À propos de cette édition
Résumé/Sommaire
Dans le monde de Tourmaline, où la communication se fait essentiellement par télépathie, Anavrin visite une galerie d'Art envahie par les illusionnistes, miniaturistes et performeurs. Il découvre avec stupeur qu'une des œuvres exposées, un tableau appelé Éclosion et signé Xaire, est identique à l'une de ses créations : Clandestinité, du mouvement transréaliste. Il porte donc plainte pour plagiat auprès de l'Inquisiteur Japique et Xaire est cité à un procès. Mais Xaire est aussi étonné que son accusateur de la ressemblance. Faute de preuve, le procès est ajourné. Puis Anavrin aperçoit dans une autre galerie un second tableau de Xaire, correspondant cette fois à l'œuvre que son propre esprit est en train d'élaborer. Il développe alors l'hypothèse selon laquelle les deux artistes partageraient le même subconscient. Envahissant l'esprit de son rival, il lui commande de détruire ses tableaux, ce que fait Xaire qui est en train de devenir fou. C'est à ce moment qu'Anavrin comprend ceci : le titre étant partie intégrante d'une œuvre, il n'y a jamais eu plagiat puisque les titres des tableaux différaient. Il tente en vain de recontacter télépathiquement Xaire, puis il devient fou à son tour. Les subconscients des deux artistes étaient peut-être bel et bien connectés l'un à l'autre.
Commentaires
La télépathie étant un des thèmes-ingrédients les plus fréquents de la science-fiction, surtout d'une science-fiction plus vieille, je me prends à m'étonner devant un texte moderne qui en fait son point central. Surtout qu'à ce propos, Lise Morin n'innove pas. On aura cependant raison de répliquer que la télépathie n'est pas tout dans cette nouvelle, la création artistique en constituant le véritable sujet. Précisons : la création artistique dans un univers de télépathes, ce qui implique d'éventuels plagiats difficiles à prouver, et c'est précisément là-dessus que porte l'intrigue. L'idée était intéressante, d'ailleurs le début du texte est accrocheur. On s'attend à une confrontation entre Anavrin et Xaire, à une lutte qui ne ferait que s'amplifier. Mais ça ne se passe pas ainsi. Le déroulement de l'intrigue est plus ardu que prévu, le dénouement est décevant, facile. La conclusion ne convainc pas, parce qu'on s'attendait à plus fort. Il arrive que des auteurs soient, comme on dit, dépassés par leur sujet. Lise Morin a visiblement beaucoup d'imagination, on le voit par sa description du monde de Tourmaline, mais elle a eu ici des difficultés à composer une histoire cohérente et qui réponde à ses promesses.

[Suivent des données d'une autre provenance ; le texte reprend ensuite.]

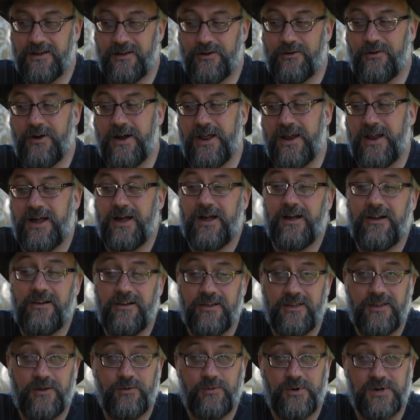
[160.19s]
quite
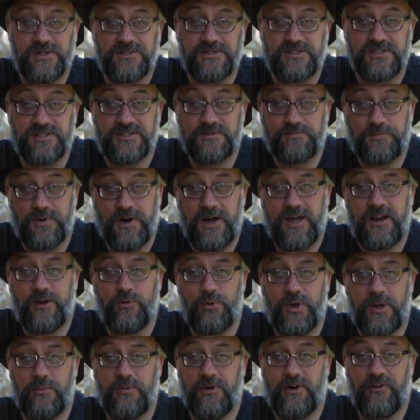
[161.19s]
ugly was the spider
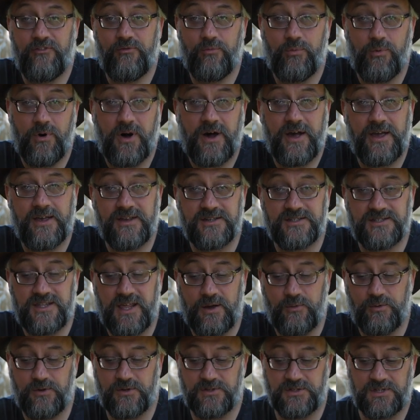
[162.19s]
web of wires
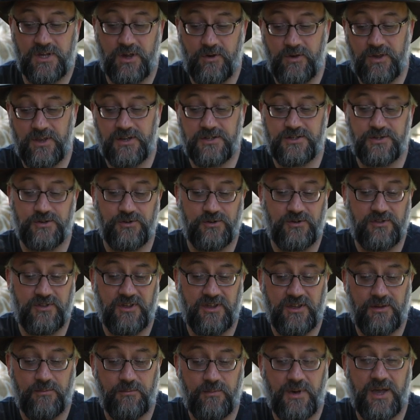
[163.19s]
that was going to
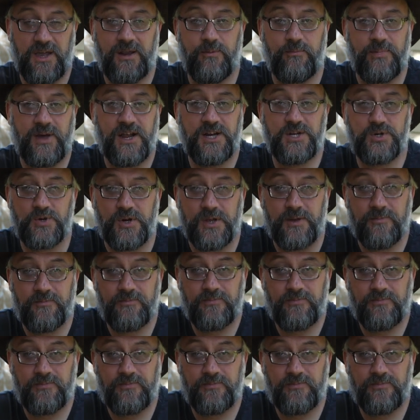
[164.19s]
the main battery.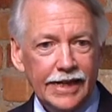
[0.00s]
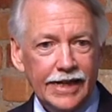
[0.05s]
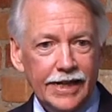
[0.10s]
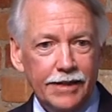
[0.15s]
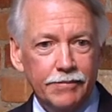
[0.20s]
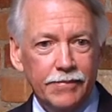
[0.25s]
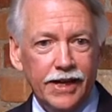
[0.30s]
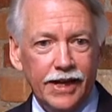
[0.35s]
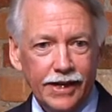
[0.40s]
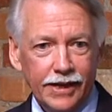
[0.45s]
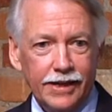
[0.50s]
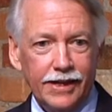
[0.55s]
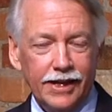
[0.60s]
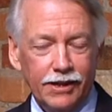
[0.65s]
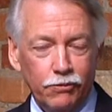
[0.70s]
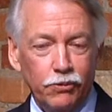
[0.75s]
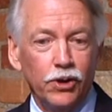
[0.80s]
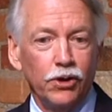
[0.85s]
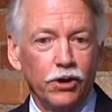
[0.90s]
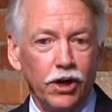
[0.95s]
Um, it,
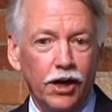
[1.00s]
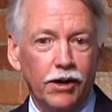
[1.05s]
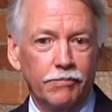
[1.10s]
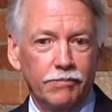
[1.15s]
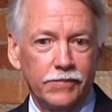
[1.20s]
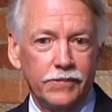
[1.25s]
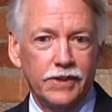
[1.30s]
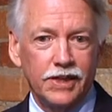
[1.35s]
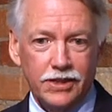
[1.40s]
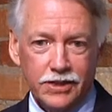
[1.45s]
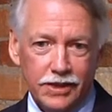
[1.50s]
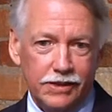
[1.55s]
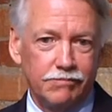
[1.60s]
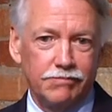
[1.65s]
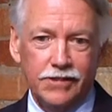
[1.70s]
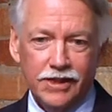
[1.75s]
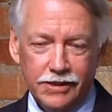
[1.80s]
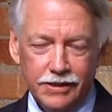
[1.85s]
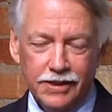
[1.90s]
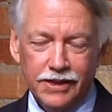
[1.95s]
eh, it, will come because it,
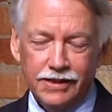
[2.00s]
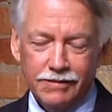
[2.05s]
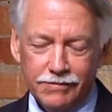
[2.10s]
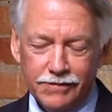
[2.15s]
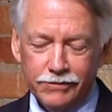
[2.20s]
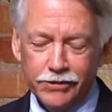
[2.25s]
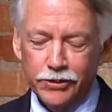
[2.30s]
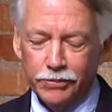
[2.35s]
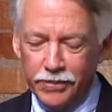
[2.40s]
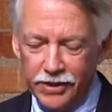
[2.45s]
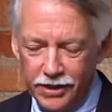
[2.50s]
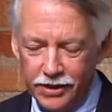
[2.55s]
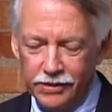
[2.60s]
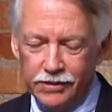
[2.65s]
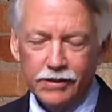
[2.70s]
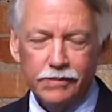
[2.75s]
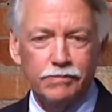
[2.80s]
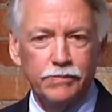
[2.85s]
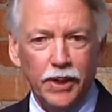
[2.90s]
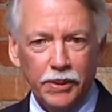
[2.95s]
it, will be,
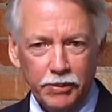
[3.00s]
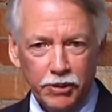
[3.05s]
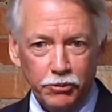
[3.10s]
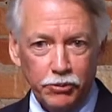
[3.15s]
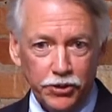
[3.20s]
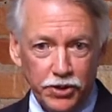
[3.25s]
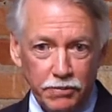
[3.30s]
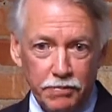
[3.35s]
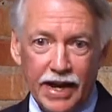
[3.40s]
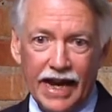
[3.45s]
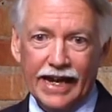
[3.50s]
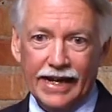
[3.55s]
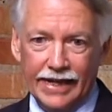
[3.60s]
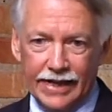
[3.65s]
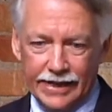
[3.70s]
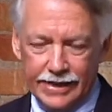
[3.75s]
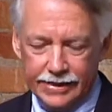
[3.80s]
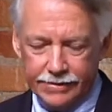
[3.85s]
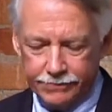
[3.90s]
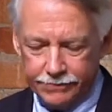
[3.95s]
the public will demand
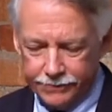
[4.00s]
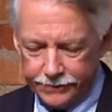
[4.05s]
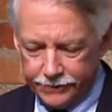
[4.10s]
it.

L'écriture de Lise Morin est parfois précieuse, le vocabulaire châtié, ce qui donne inévitablement au texte une connotation humoristique. Cela est probablement voulu pour souligner la vanité des personnages (artistes, magistrat). L'auteure se laisse parfois aller de façon excessive au plaisir de produire des phrases, comme si son style manquait de retenue, de simplicité. Certains dialogues, par exemple, prennent trop de place, compte tenu de leur importance dans le récit. Quant aux réflexions philosophiques d'Anavrin sur l'Art et le destin, je ne crois pas que l'auteure tienne à ce qu'on s'y arrête. Encore là, elles servent sans doute à illustrer un trait de caractère du personnage central.
« Le Plagiat » n'est pas un texte médiocre. Il ne va tout simplement pas au bout de ses possibilités. [DC]
- Source : L'ASFFQ 1985, Le Passeur, p. 82-83.